WORK REQUIRED: Using the records below, reproduce exactly the lines from the one containing "[0:03.20-0:04.27]" through the end, and nothing more; skip the images.

SUPPLIED INFORMATION:
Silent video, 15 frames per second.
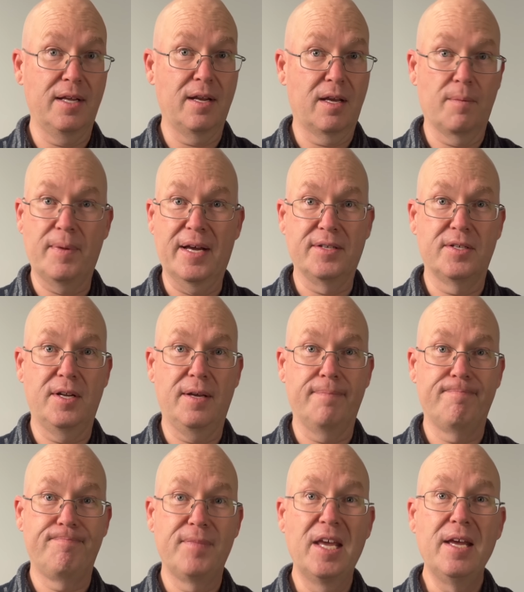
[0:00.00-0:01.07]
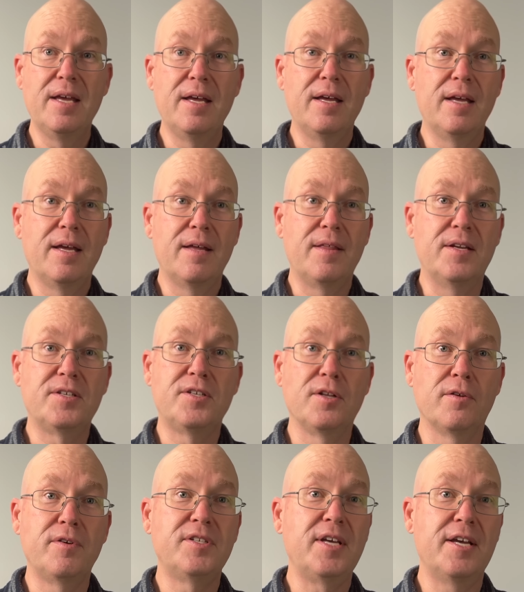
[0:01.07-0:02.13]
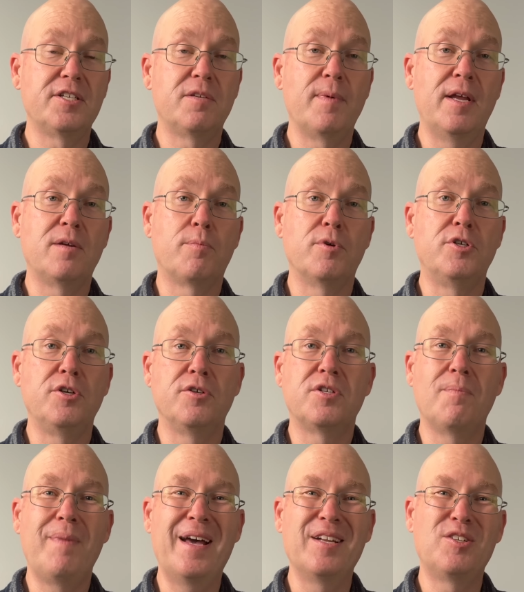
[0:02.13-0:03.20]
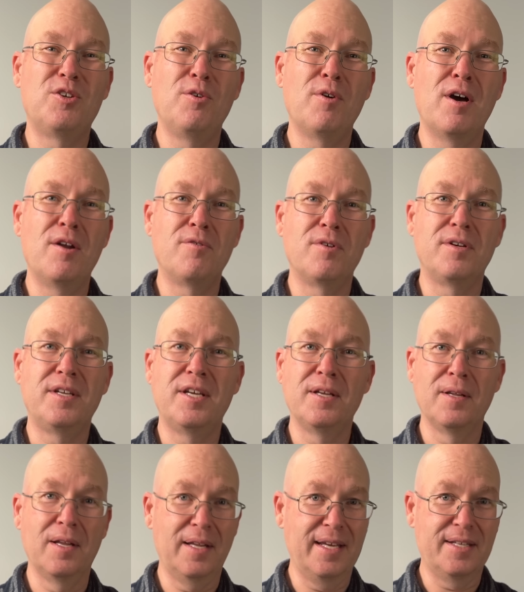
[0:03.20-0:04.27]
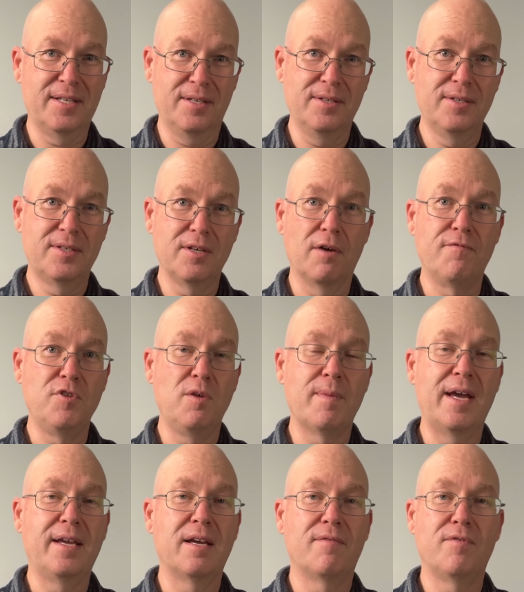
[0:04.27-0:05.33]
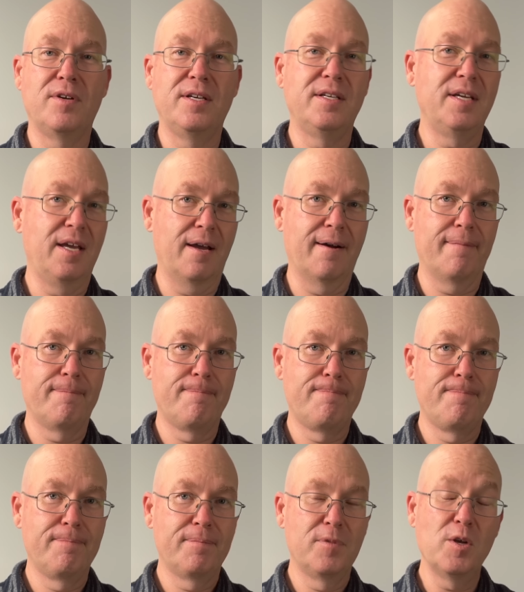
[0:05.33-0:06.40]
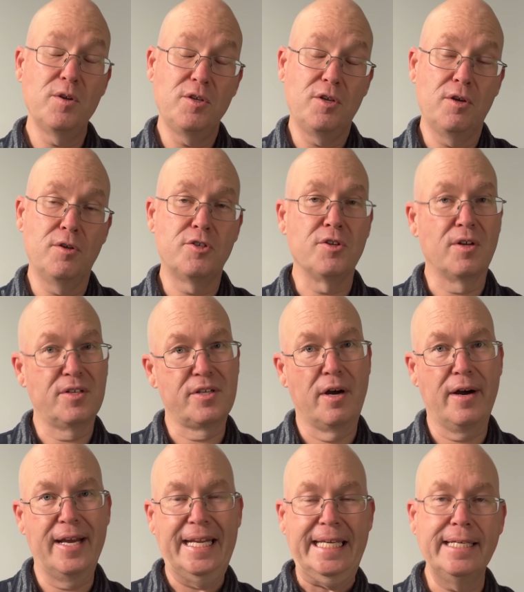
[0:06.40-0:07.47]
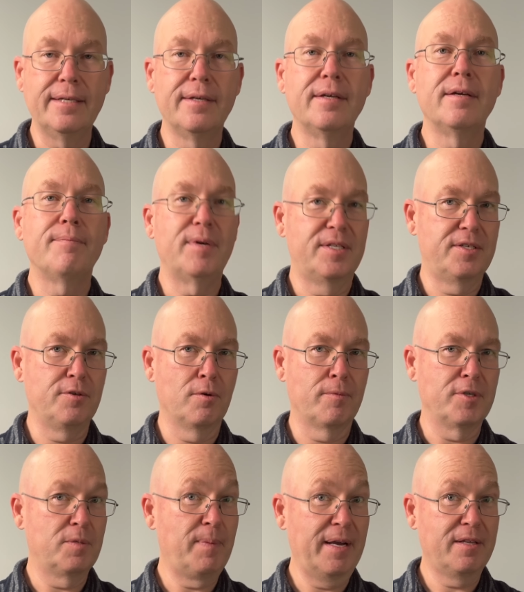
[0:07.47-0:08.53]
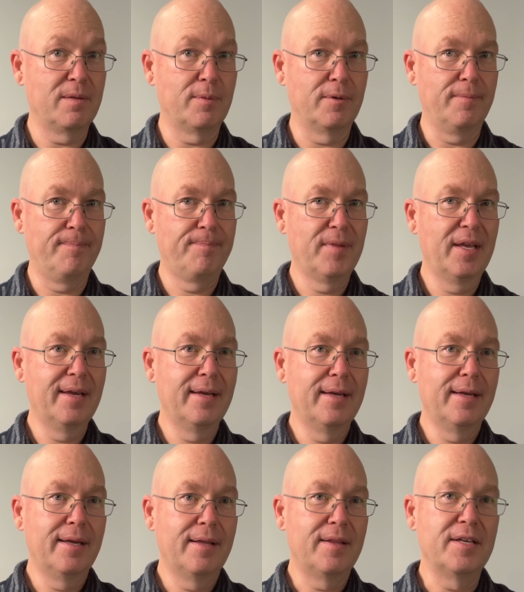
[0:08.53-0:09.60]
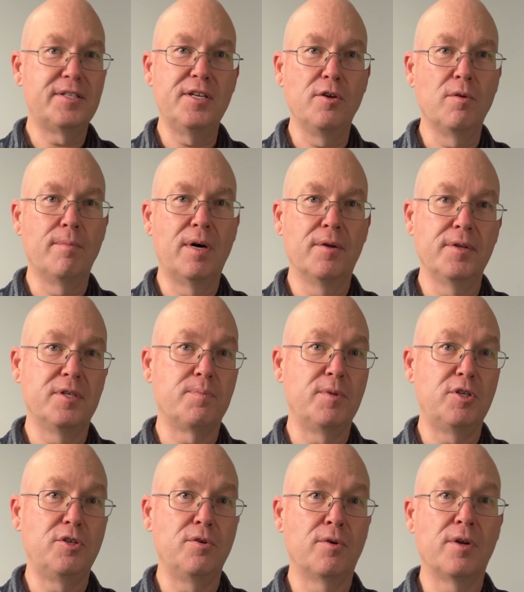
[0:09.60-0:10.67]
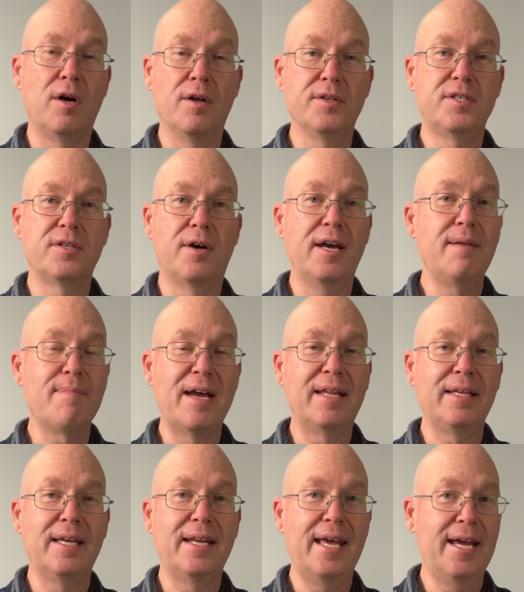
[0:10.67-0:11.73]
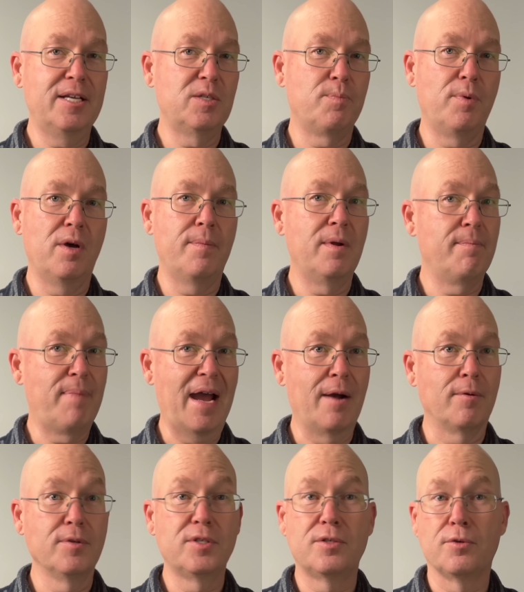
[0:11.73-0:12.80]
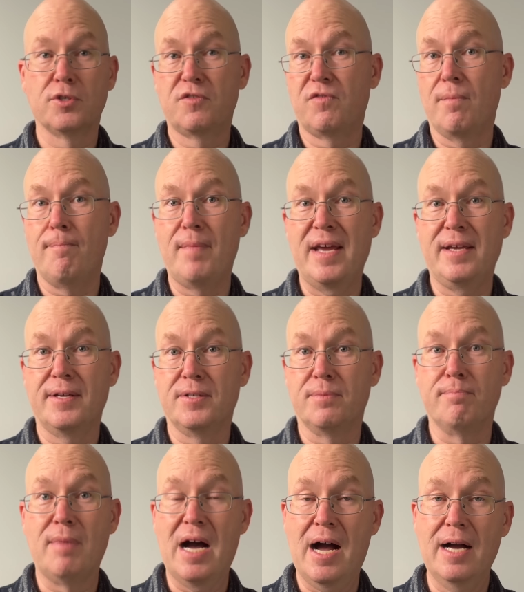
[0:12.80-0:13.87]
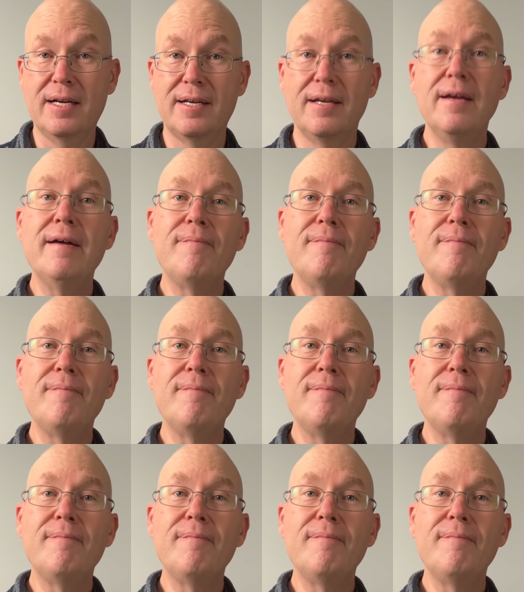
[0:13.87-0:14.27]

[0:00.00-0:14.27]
litre capacity. The distillery is estimated to produce about 200 kilolitres of new make every year. Not huge, not tiny, but still respectable. Their single malt is matured on site, mainly in ex-bourbon barrels sourced from Maker's Mark,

WRITTEN RESPONSE:
[0:03.20-0:04.27]
[0:04.27-0:05.33]
[0:05.33-0:06.40]
[0:06.40-0:07.47]
[0:07.47-0:08.53]
[0:08.53-0:09.60]
[0:09.60-0:10.67]
[0:10.67-0:11.73]
[0:11.73-0:12.80]
[0:12.80-0:13.87]
[0:13.87-0:14.27]

[0:00.00-0:14.27]
litre capacity. The distillery is estimated to produce about 200 kilolitres of new make every year. Not huge, not tiny, but still respectable. Their single malt is matured on site, mainly in ex-bourbon barrels sourced from Maker's Mark,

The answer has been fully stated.